- Born: 1932 Chenghai
- Died: 3 January 2023 (aged 90–91)
- Known for: Shantou Cultural Revolution Museum

= Peng Qi'an =

Chinese official and Cultural Revolution survivor (1932–2023)

Peng Qi'an (彭启安 (Péng Qǐ'ān); born 1932 in Chenghai – 3 January 2023) was a Chinese municipal official and survivor of the Chinese Cultural Revolution who founded a museum in Shantou to commemorate the victims of the revolution, which opened in 2005. He continued to serve as its volunteer curator. The museum was closed in 2016.

==Persecution during Cultural Revolution==
During the Cultural Revolution, which lasted from 1966 to 1976, Peng was subjected to at least 30 criticism sessions. In 1967 he was on a list of five people for whom execution was recommended to higher authorities, due to his alleged association with a "counter-revolutionary" group named after two local leaders who had lost power.

==Later career==
After the Cultural Revolution and rehabilitation, Peng remained in the Chinese Communist Party (CCP). From 1979 until 1983, he served as CCP Committee Secretary of Chaozhou. He later served as the executive vice mayor of Shantou, overseeing the transportation, energy and telecommunications sectors. In the subsequent years until his retirement in 1999, he served a consultant for the Shantou municipal government. In 2012 he was chosen as an "excellent party member" of Shantou.

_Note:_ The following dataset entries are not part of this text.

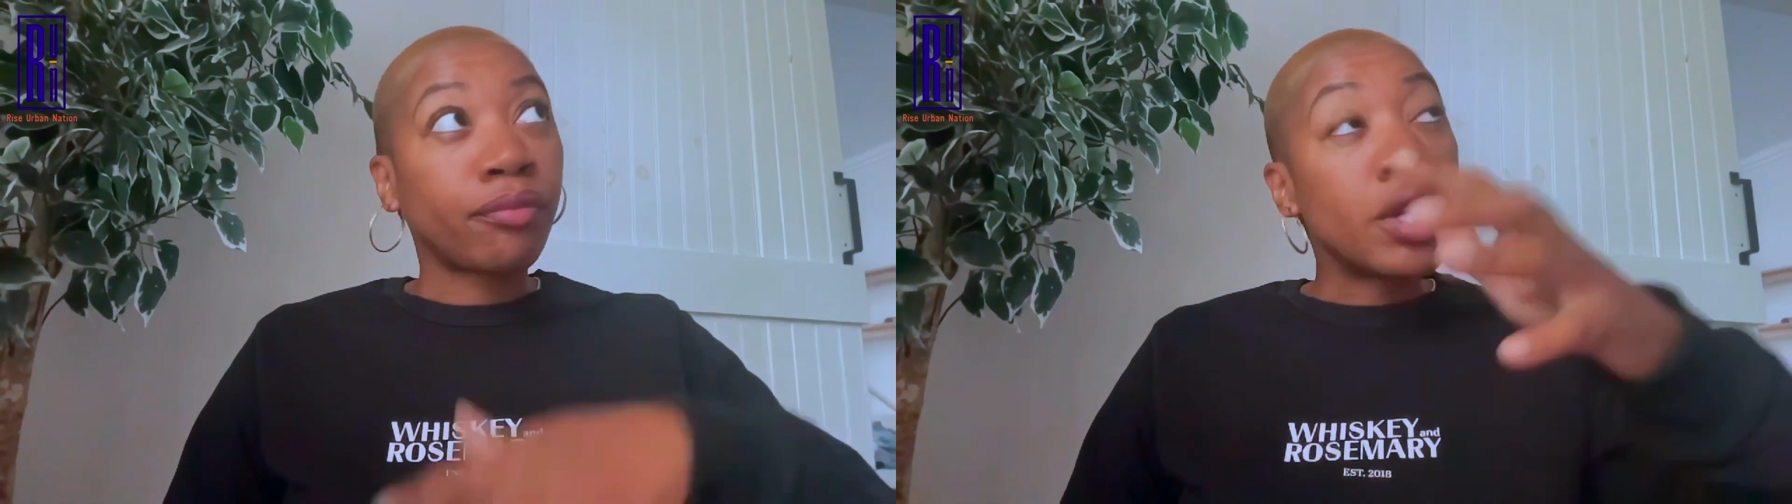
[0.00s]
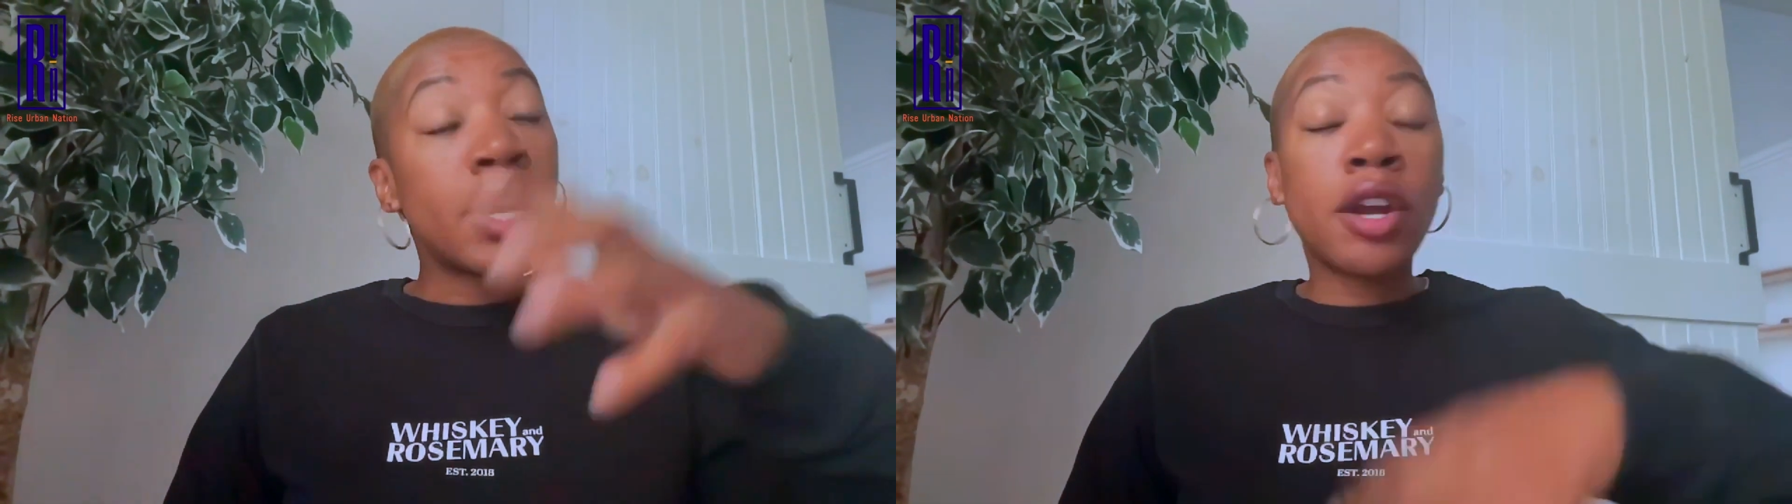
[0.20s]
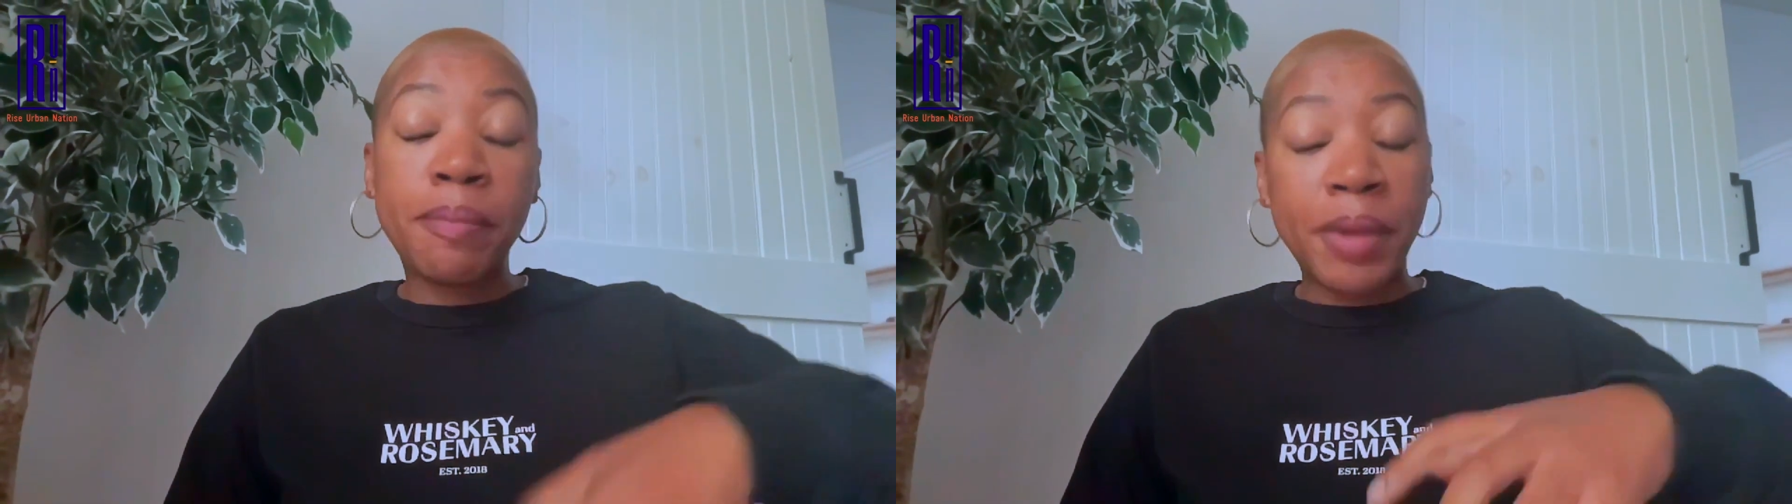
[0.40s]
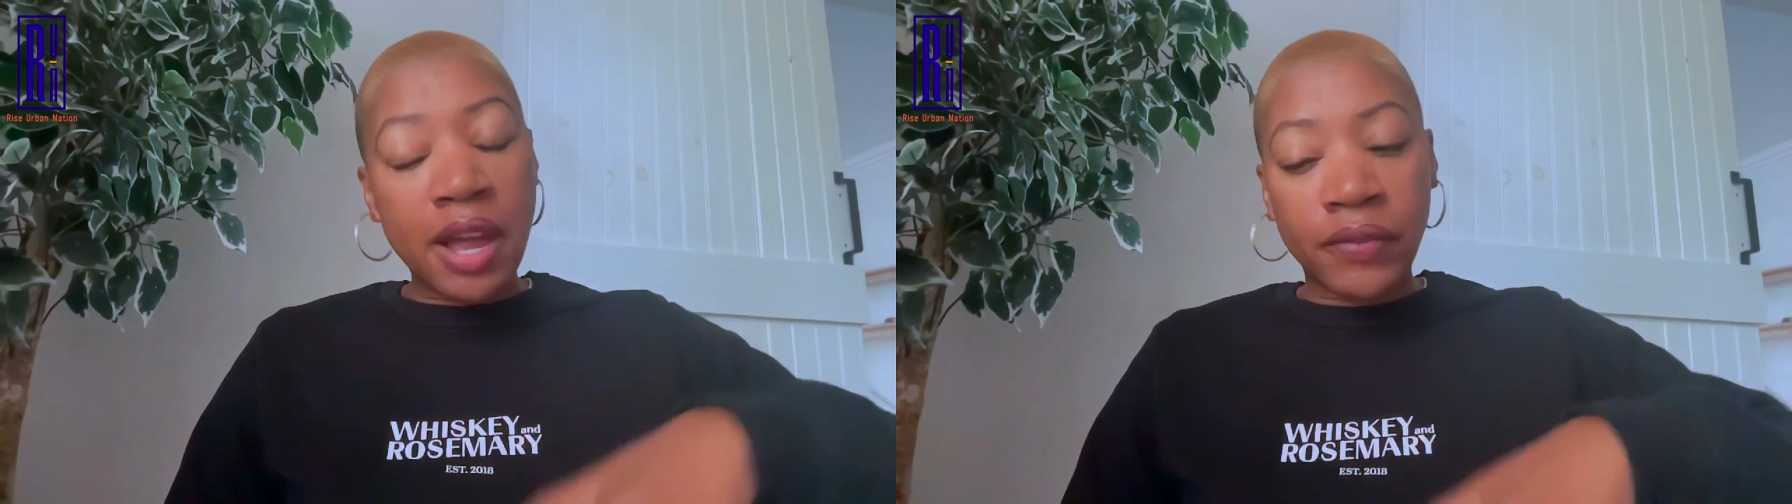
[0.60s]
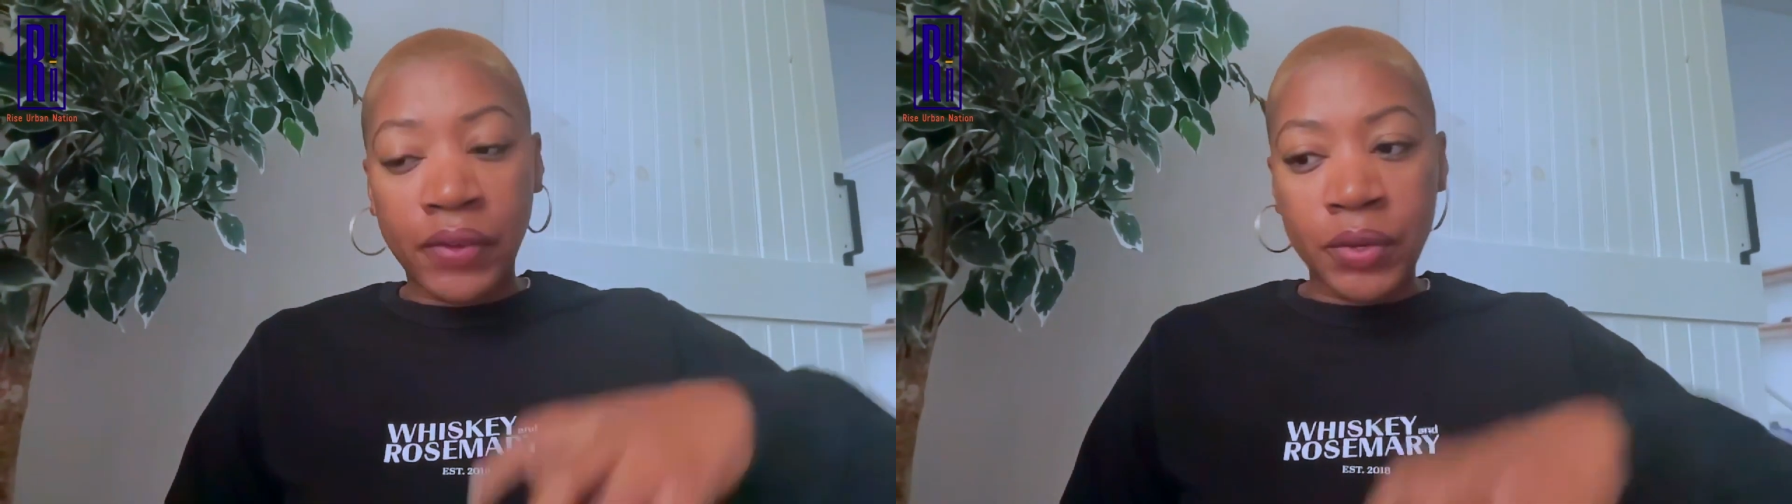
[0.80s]
younger
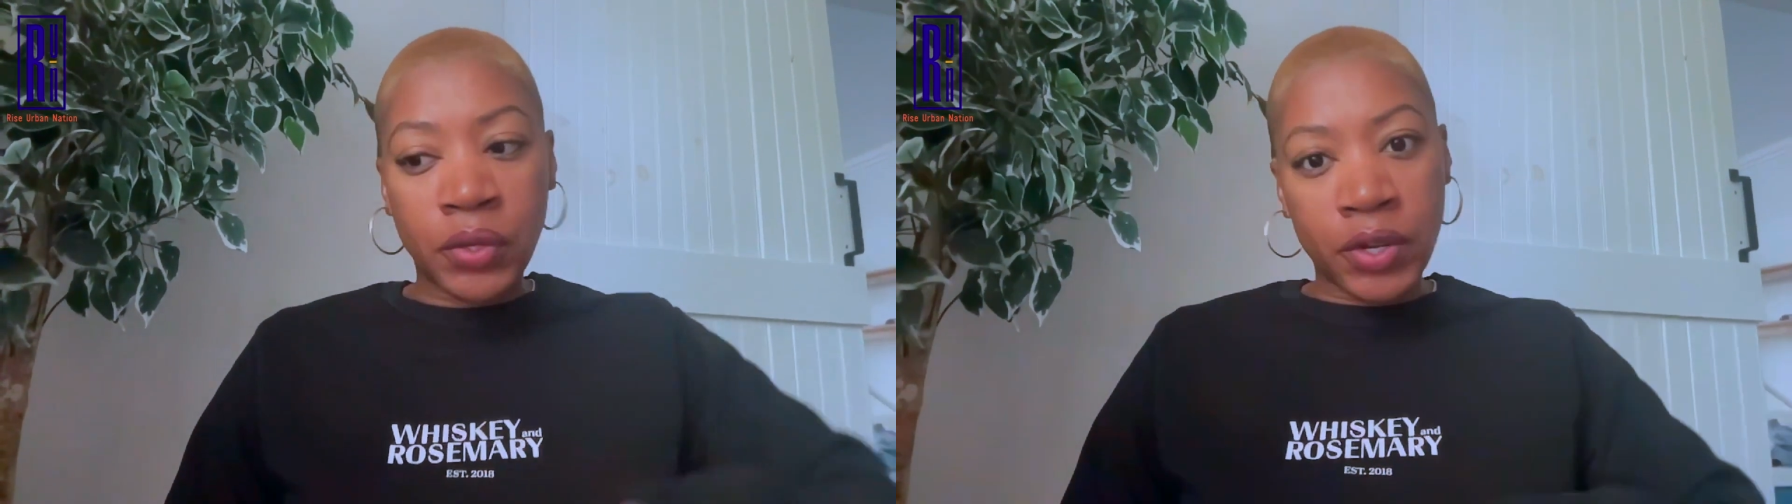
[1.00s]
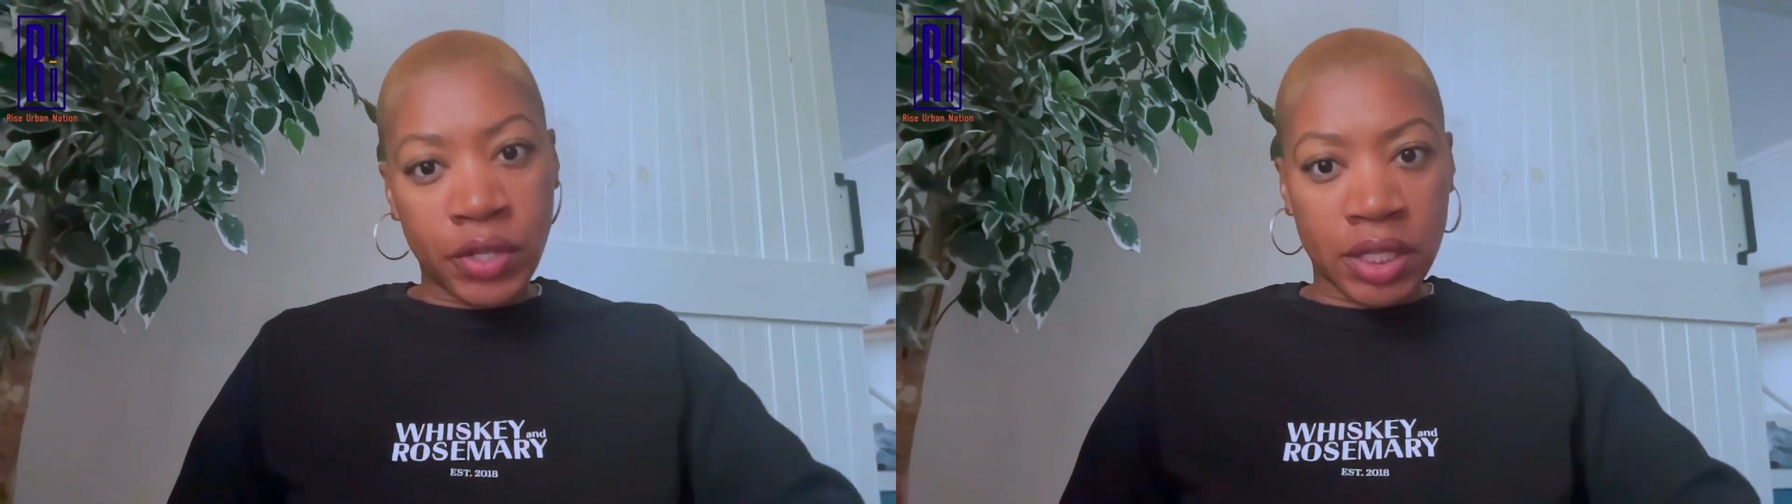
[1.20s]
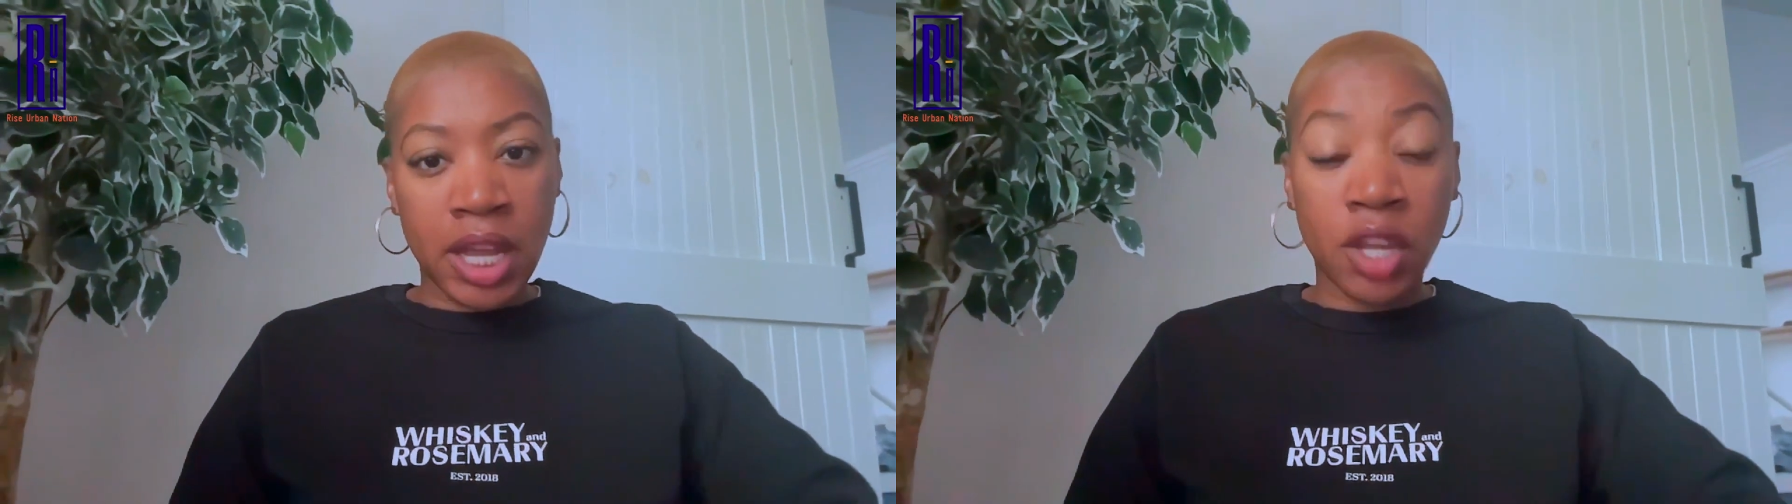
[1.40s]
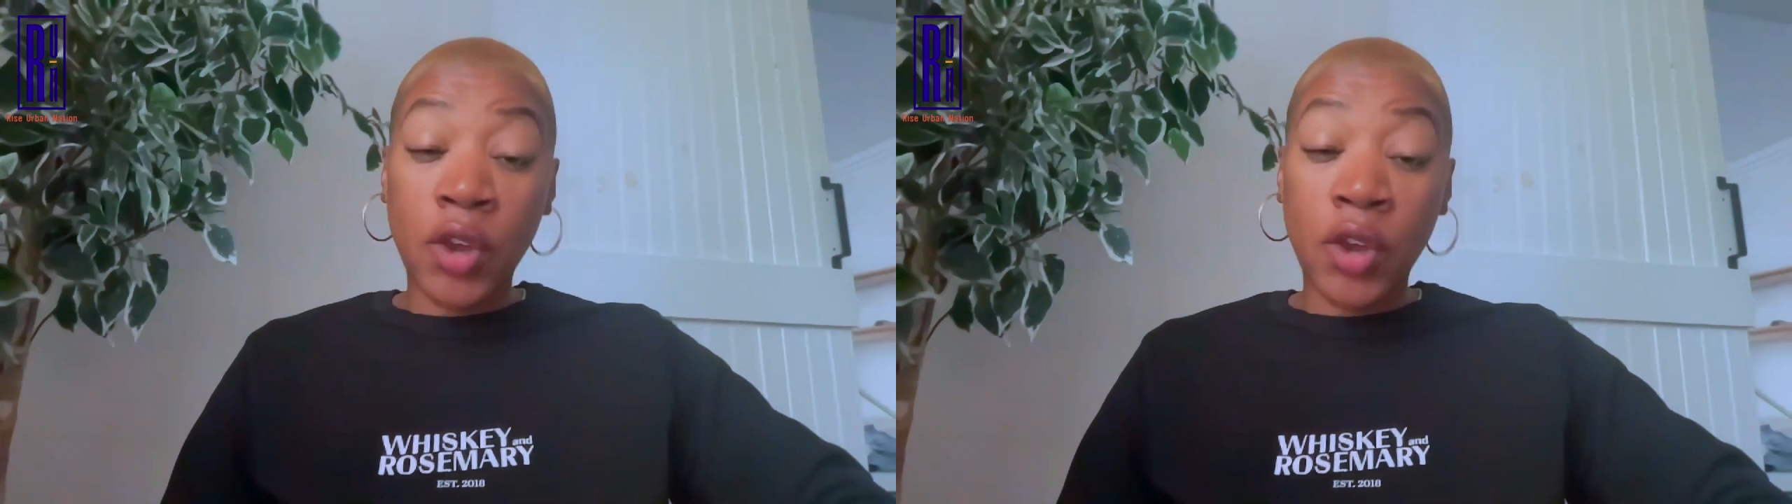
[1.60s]
black folks who are just like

==Chinese Cultural Revolution Museum==

In 1996, Peng came across dozens of graves scattered around the slopes of Tashan Scenic Area. Having learned that these were victims of the Cultural Revolution who had died in 1967 and 1968, he started his efforts to turn the park into a memorial site. He used a special mayor's fund to the amount of , which he was entitled to use at his discretion, as start-up funds. He intensified his efforts after his retirement from public office in 1999. The district government originally opposed the construction of the museum. Friends and other officials expressed their worries to Peng that he might run afoul of authorities, but Peng remained unfazed. The total funds raised by Peng amounted to over . The donors included many friends of Peng who were fellow survivors.

In 2003, Peng received from a friend a copy of a book by Yang Kelin (杨克林) entitled Cultural Revolution Museum. The descriptions in the book served as a blueprint for the main museum building. On 1 January 2005, the museum was officially opened as the first museum in China dedicated to the Cultural Revolution.

In 2015, Peng handed over the museum to the local government, citing his old age. In late April 2016 the museum was closed down, fenced off and all inscriptions, monuments, and more were covered up. In an interview with the New York Times, Peng expressed his belief that the order to close the museum had come not from local officials but "above", refusing further discussion of this point.